Ricardo León

Antes del debate presidencial, el primer hecho curioso de una tarde propicia para el anecdotario político ocurrió a las 4:30 p.m., con la llegada de Gregorio Santos al Centro de Convenciones de Lima. Obviamente, la hora no la decidió él: el permiso que le había otorgado el Instituto Nacional Penitenciario (INPE) regía desde las 2 p.m. y era por 10 horas. A su llegada debió esperar en una sala acondicionada para él y los 26 policías asignados a su custodia.

De hecho, desde su cuenta de Twitter (que no maneja él, realmente), publicó una foto del escenario y escribió: “Esperando para salir al debate”. Pero lo primero que ocurrió cuando subió al estrado es que trastabilló y cayó; Alejandro Toledo, Pedro Pablo Kuczynski y Fernando Olivera, que ya se acomodaban en sus asientos y cruzaban alguna que otra palabra, lo ayudaron a levantarse.

Perfecto prólogo de un encuentro que destacaría más por la anécdota que por la discusión.

–Los invitados–
Durante el debate, más euforia hubo debajo del escenario, en la sección donde se ubicaron unos mil invitados al evento. Cada interrupción, fuera por pausas comerciales o por la franja electoral, convertía el lugar en una enorme reunión social.
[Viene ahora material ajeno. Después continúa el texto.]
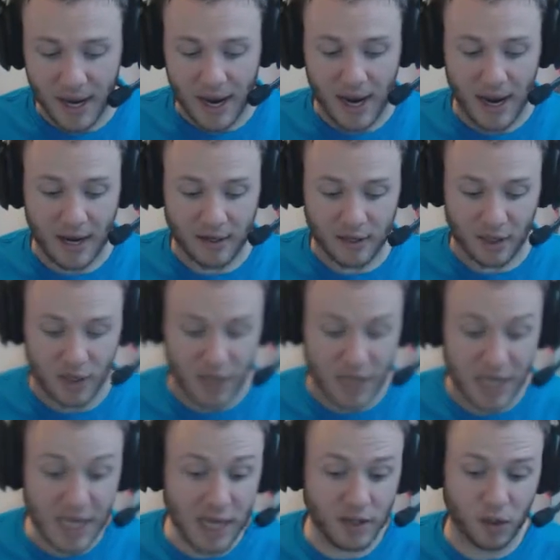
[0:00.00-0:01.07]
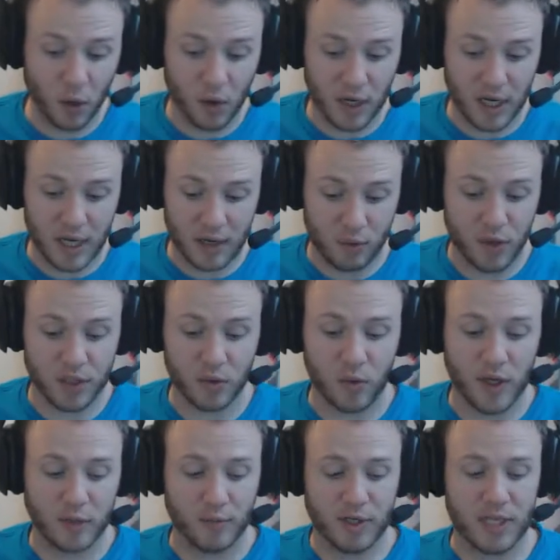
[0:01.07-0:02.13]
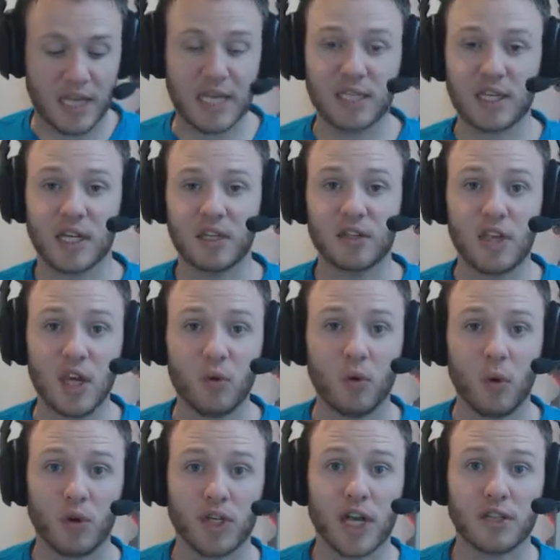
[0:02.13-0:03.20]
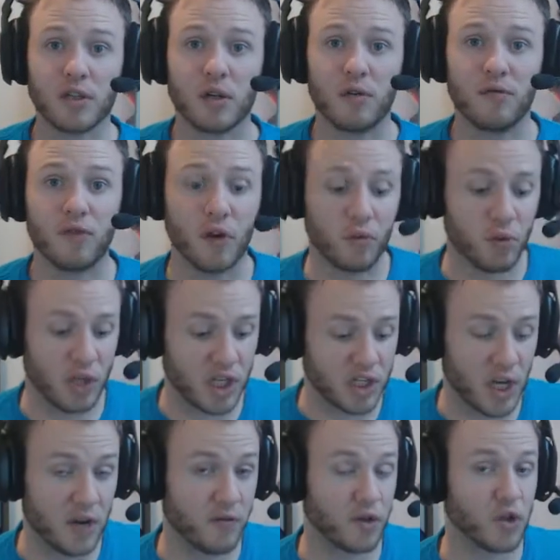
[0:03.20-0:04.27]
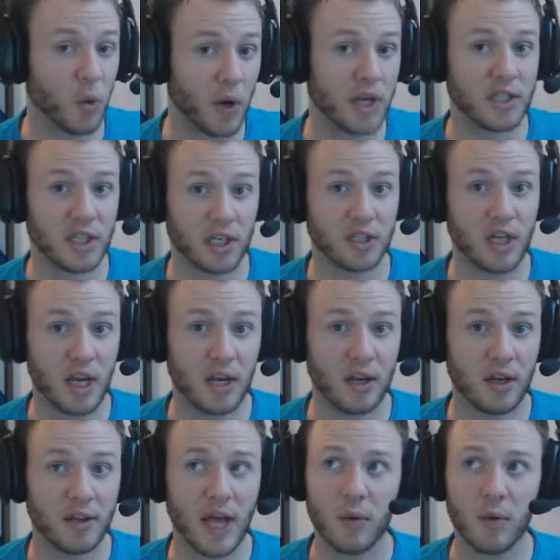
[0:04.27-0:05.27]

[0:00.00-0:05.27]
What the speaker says: And he has already, in recent weeks, been teasing a sequel, which has a confirmed release date for 2016.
Otros aprovechaban para conversar durante escasos segundos con los candidatos. Los más activos asesores al paso fueron Álvaro Barnechea (con su hermano, Alfredo), Marisa Glave (con Verónika Mendoza) y Andrés Alcántara (con Gregorio Santos).
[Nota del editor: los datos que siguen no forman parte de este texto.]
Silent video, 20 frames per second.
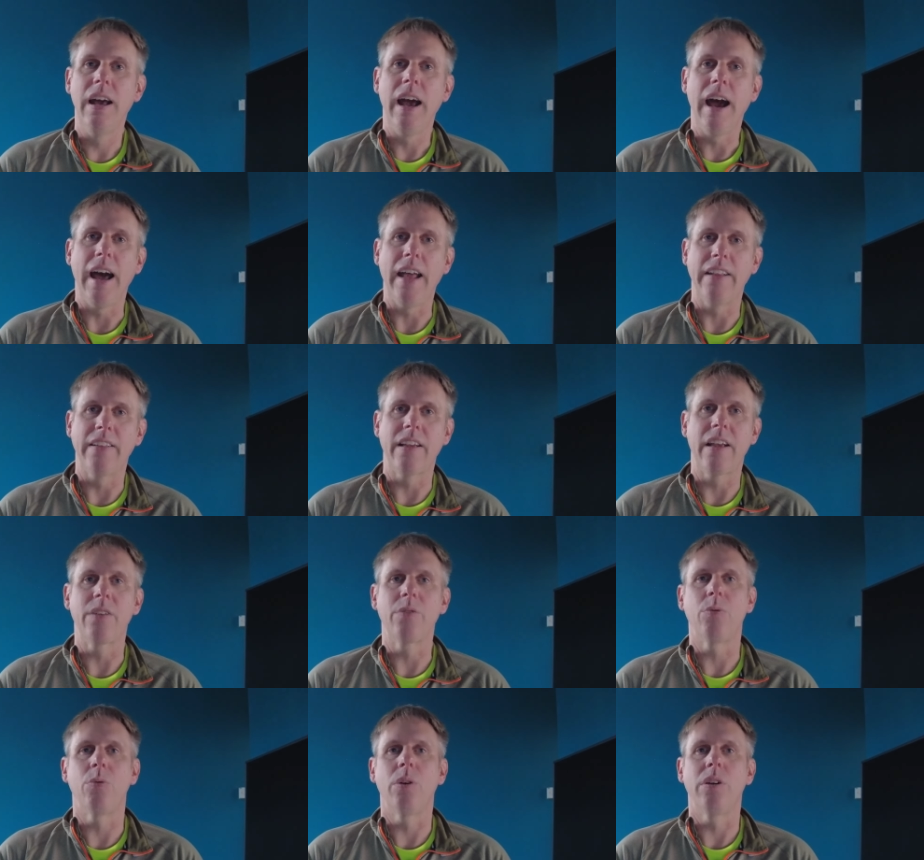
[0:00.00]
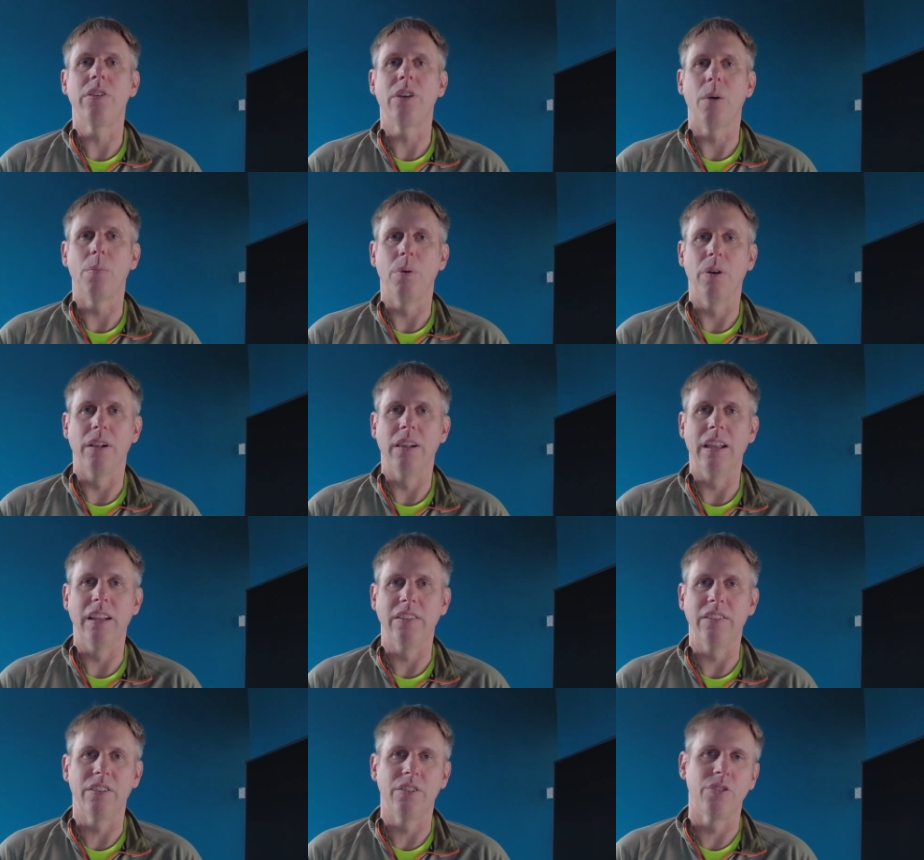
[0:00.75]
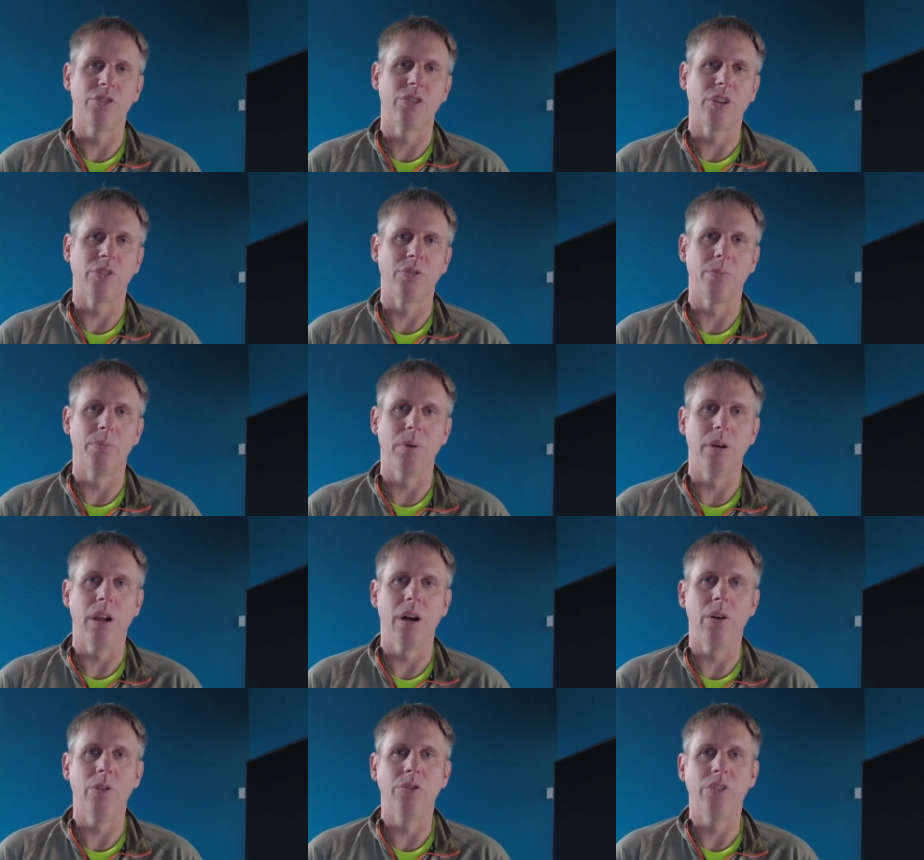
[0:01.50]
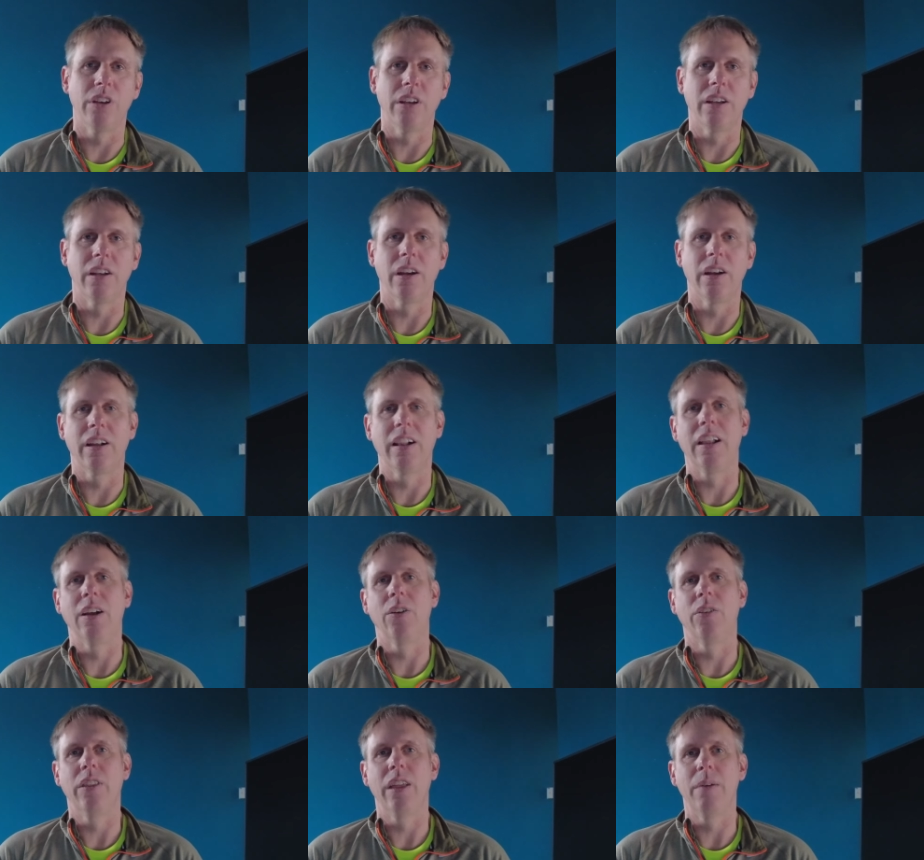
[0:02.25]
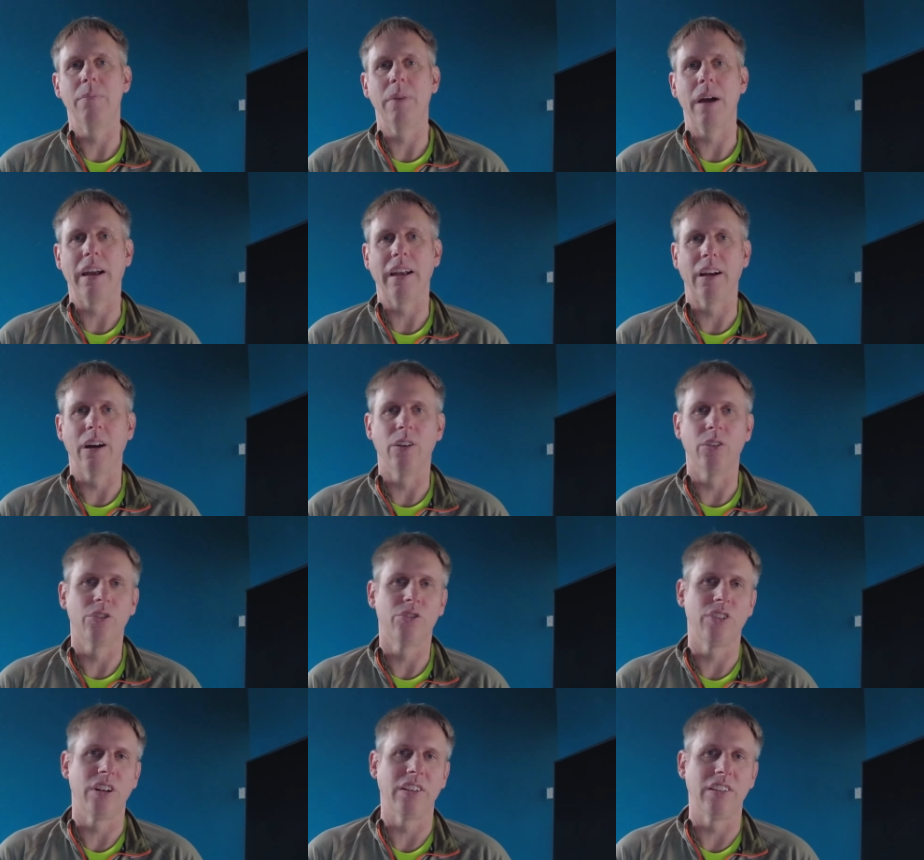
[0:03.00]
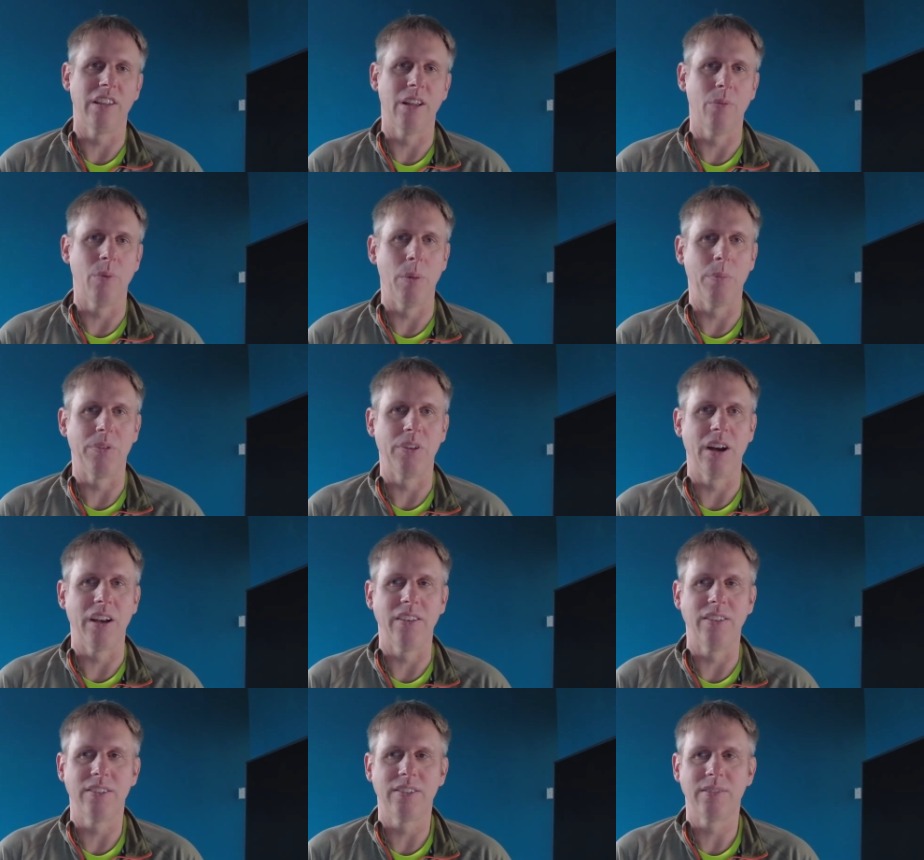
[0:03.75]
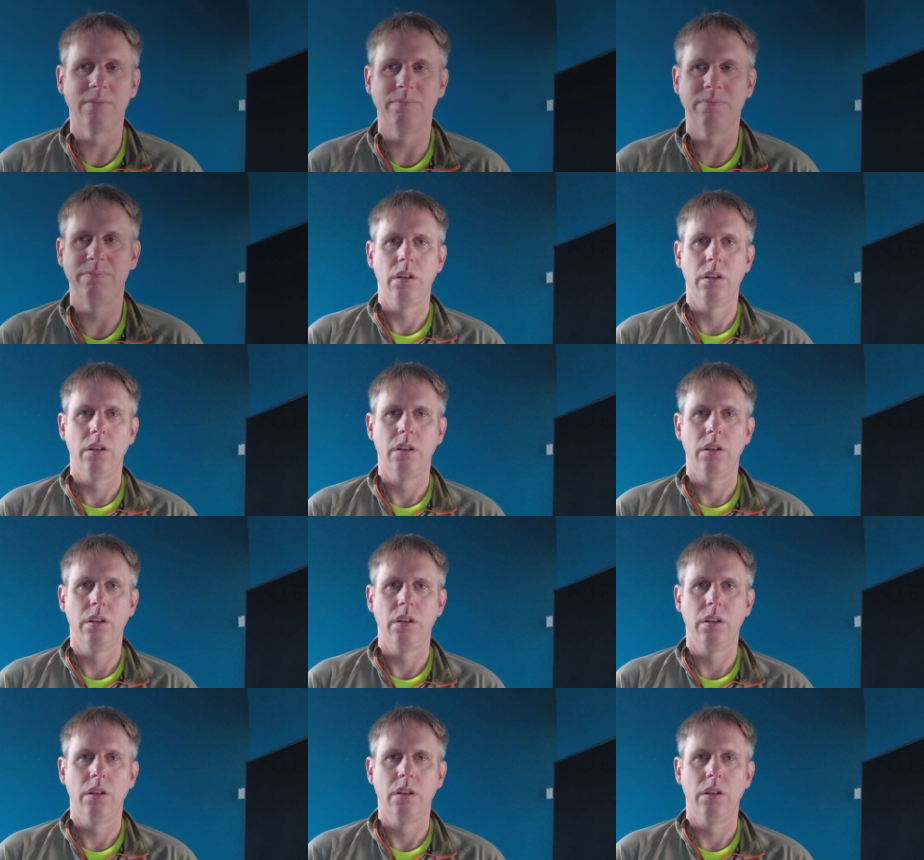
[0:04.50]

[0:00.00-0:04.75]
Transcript: And as always, I'll put links in the description below so you can click on them and go straight to their websites.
Allí estaban de todos los colores y tendencias: candidatos al Congreso, asesores de campaña, periodistas que supieron sortear las herméticas medidas de seguridad, analistas políticos, algunos familiares.

Se les dijo que no se podían manifestar ruidosamente cuando aparecieran sus candidatos, pero lo hicieron. Se les pidió que no pifiaran al oponente en los mano a mano, y pifiaron. Se les pidió no aplaudir, y aplaudieron.
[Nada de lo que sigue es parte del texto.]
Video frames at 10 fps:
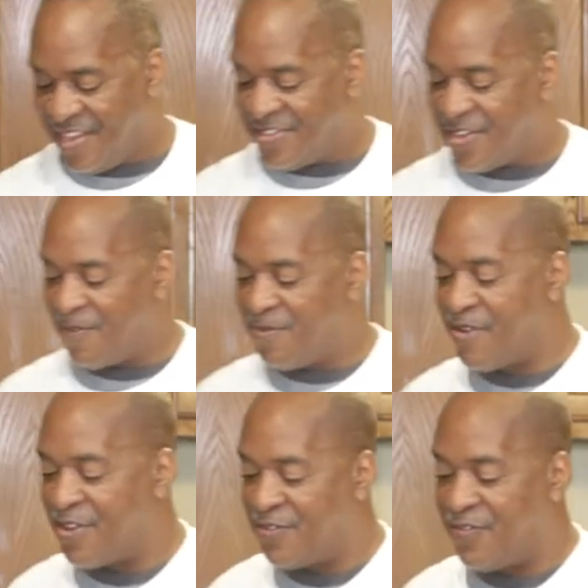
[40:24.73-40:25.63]

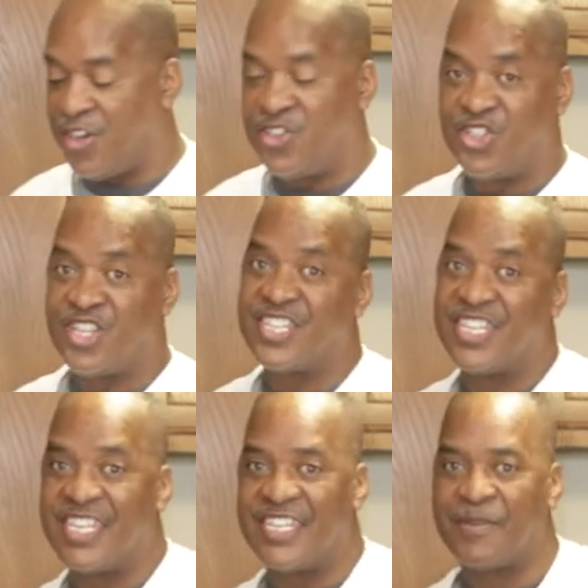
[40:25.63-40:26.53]
Self-preservation
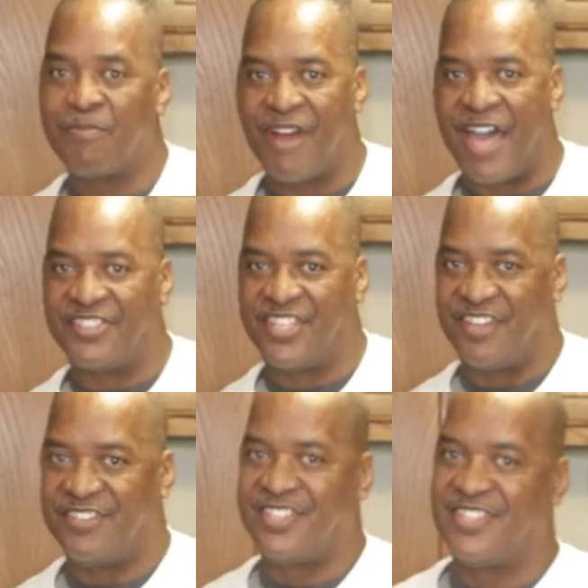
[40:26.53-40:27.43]
is a
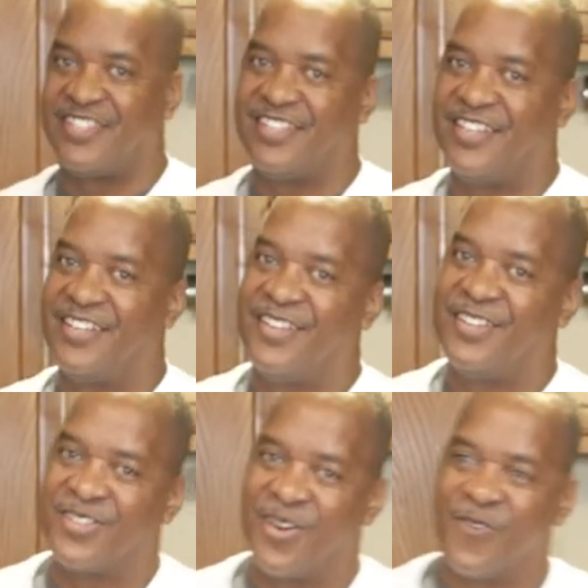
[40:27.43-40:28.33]
process.
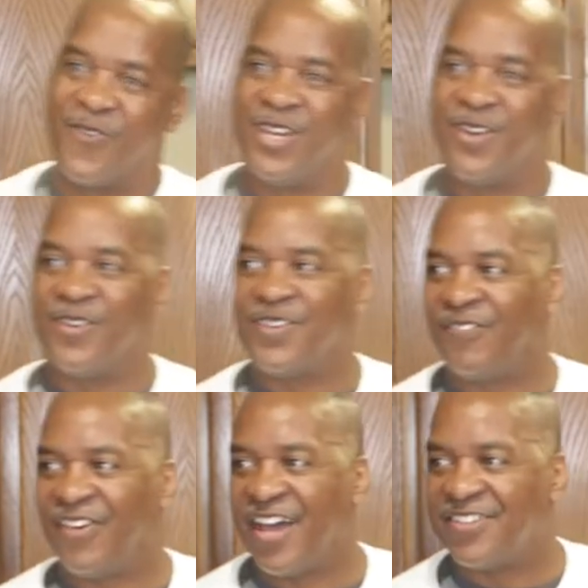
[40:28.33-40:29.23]
So we know it's a
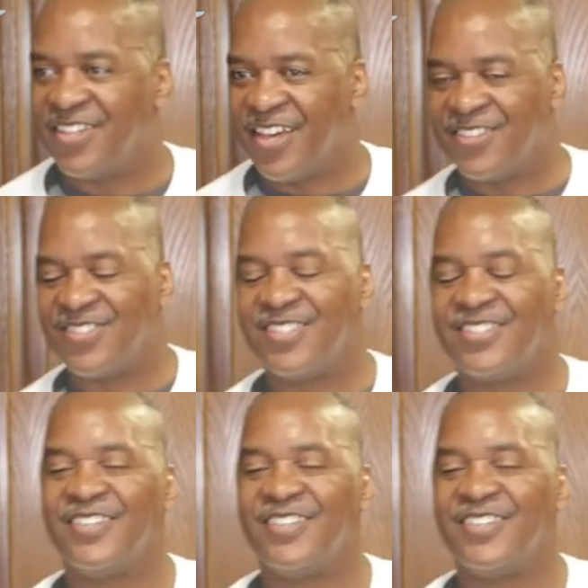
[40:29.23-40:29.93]
process.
Esto se llegó a convertir en un problema incómodo para José María Salcedo y Mávila Huertas. Ocho veces pidieron al público que controlara sus manifestaciones de apoyo o reprobación. Las últimas dos lo hicieron mirando directamente a la zona donde se habían ubicado los invitados de Alianza Popular. Desde el momento en que Olivera enfiló las baterías contra Alan García, comenzaron los gritos.

Representantes del JNE y de Seguridad del Estado se acercaron al lugar para intentar calmar los ánimos, pero fue en vano. “Yo no recojo ofensas” fue lo primero que dijo García cuando acabó el turno de Olivera. Y era cierto: las respuestas vinieron desde la tribuna.    

—Cuando se baja el telón—
Después del debate, todo el orden estipulado se desmoronó. La mayoría de candidatos se dirigió directamente a los estudios de televisión armados para la ocasión, porque la oportunidad era propicia para decir lo que el evento no permitió por cuestiones de formato y tiempo.

Pero hubo otros candidatos con menos apuro mediático. Barnechea salió a los pasillos y, entre otras personas, saludó (esta vez sí) a Mercedes Aráoz. Flores-Aráoz (que en determinado momento, hacia el final, sacó su smartphone y lo usó mientras García hablaba en el micrófono) deambuló por los alrededores. Toledo, acaso una de las incógnitas del debate, intentó reforzar algunas ideas frente a las cámaras. Para el ex presidente, el debate continuaba.